Brief ->
Copy the entries word for word. Keep the pictures out.

Listed entries ->
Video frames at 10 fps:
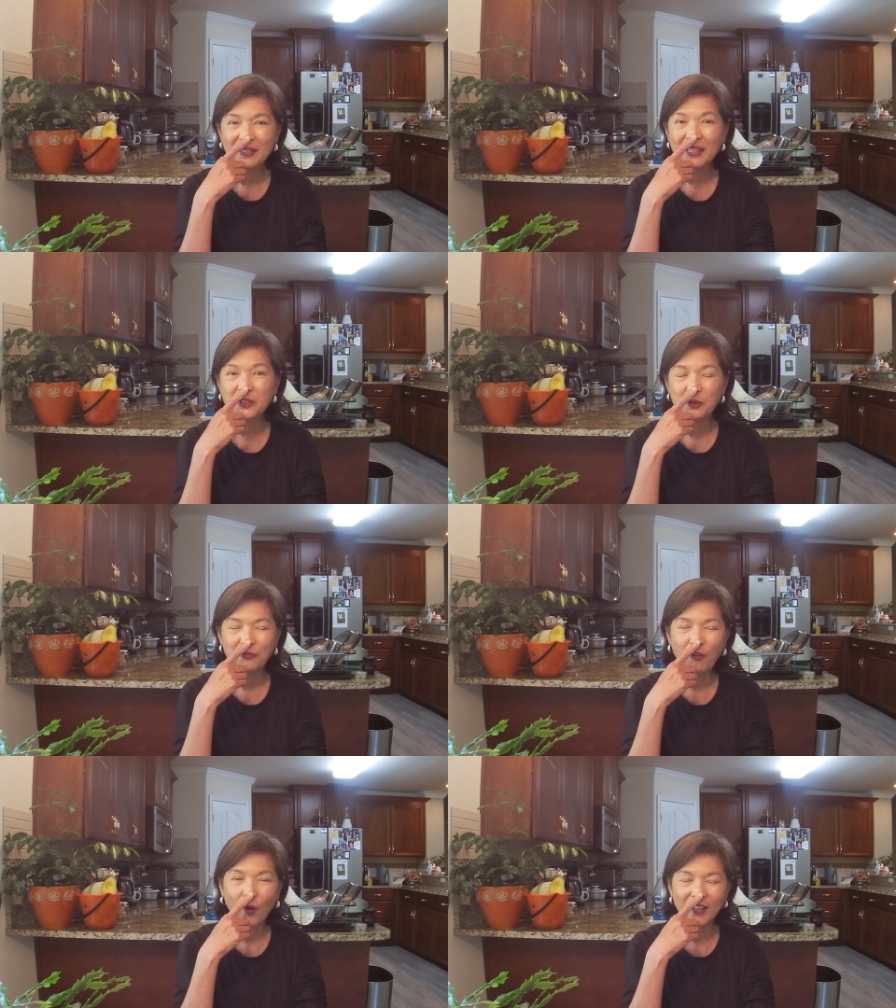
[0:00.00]
let you
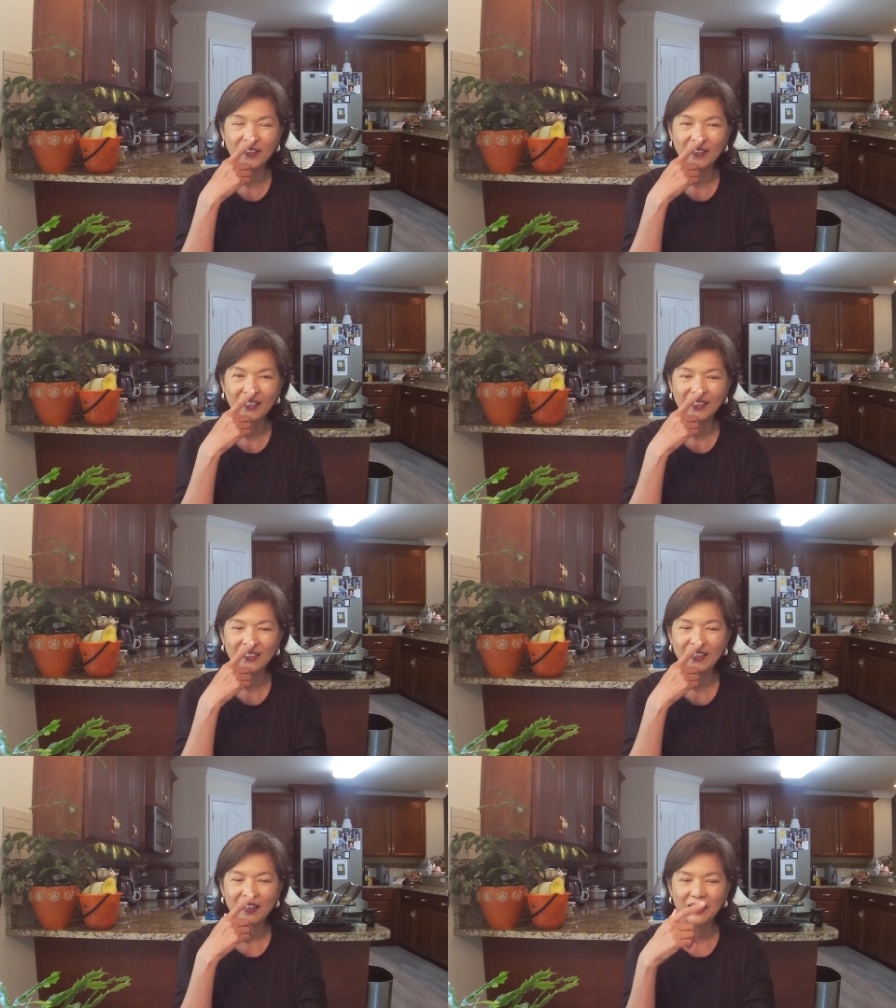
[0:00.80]
fall in
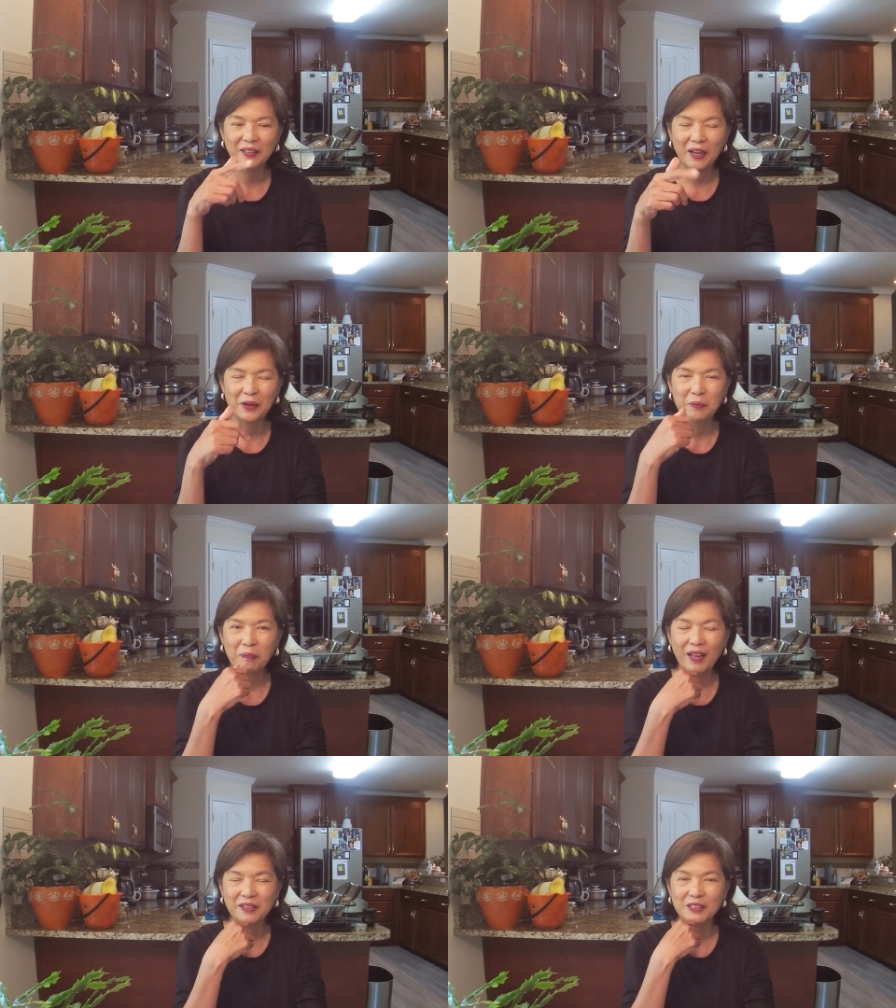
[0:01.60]
line unlike the other
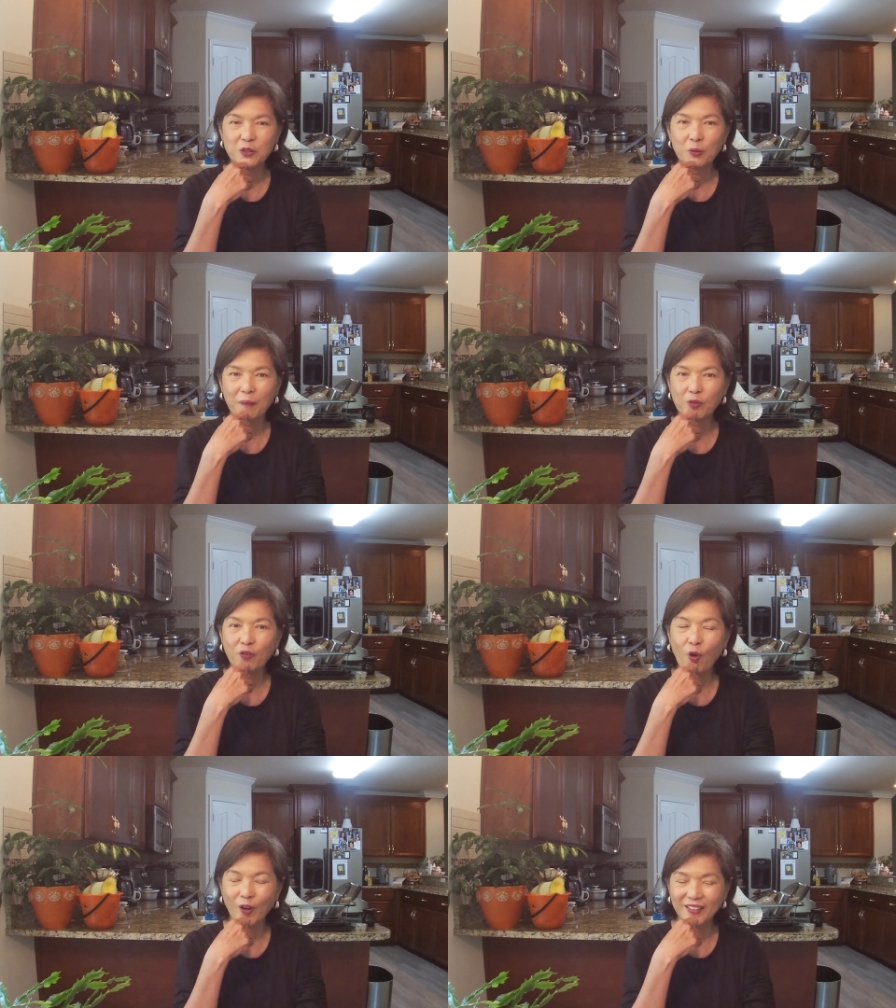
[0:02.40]
banks that you have
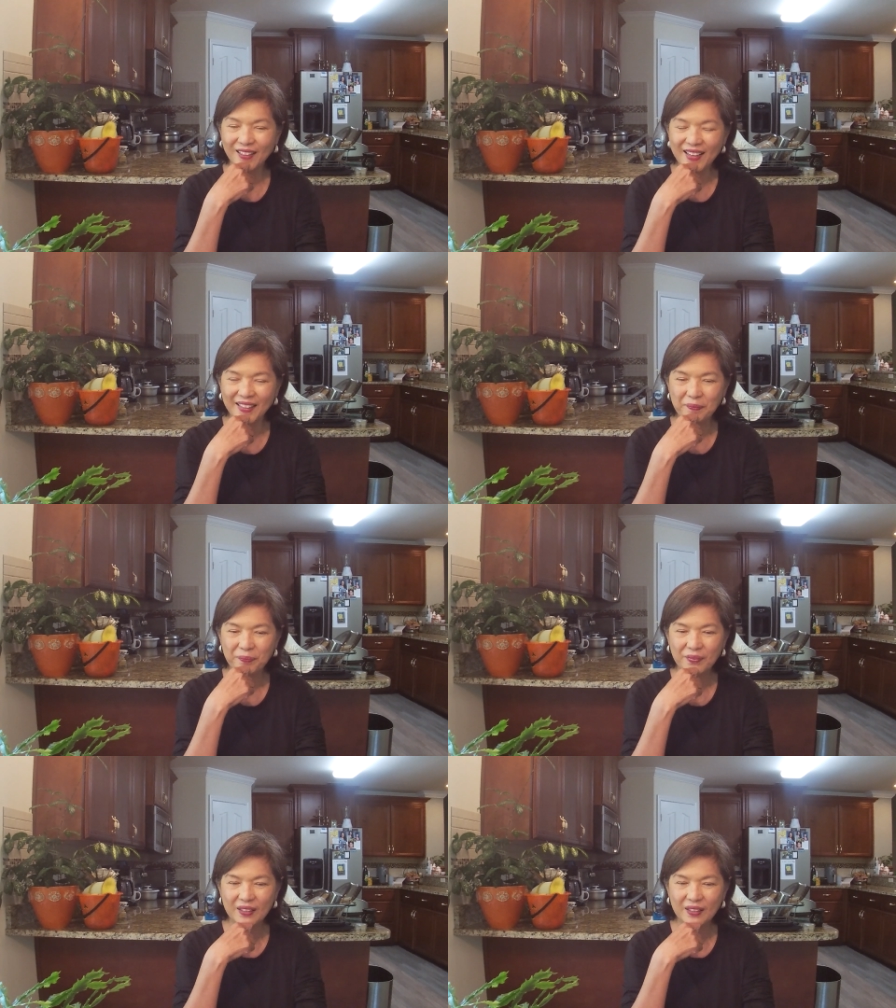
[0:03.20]
to fall in line.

Solution to this exercise ->
Video frames at 10 fps:
[0:00.00]
let you
[0:00.80]
fall in
[0:01.60]
line unlike the other
[0:02.40]
banks that you have
[0:03.20]
to fall in line.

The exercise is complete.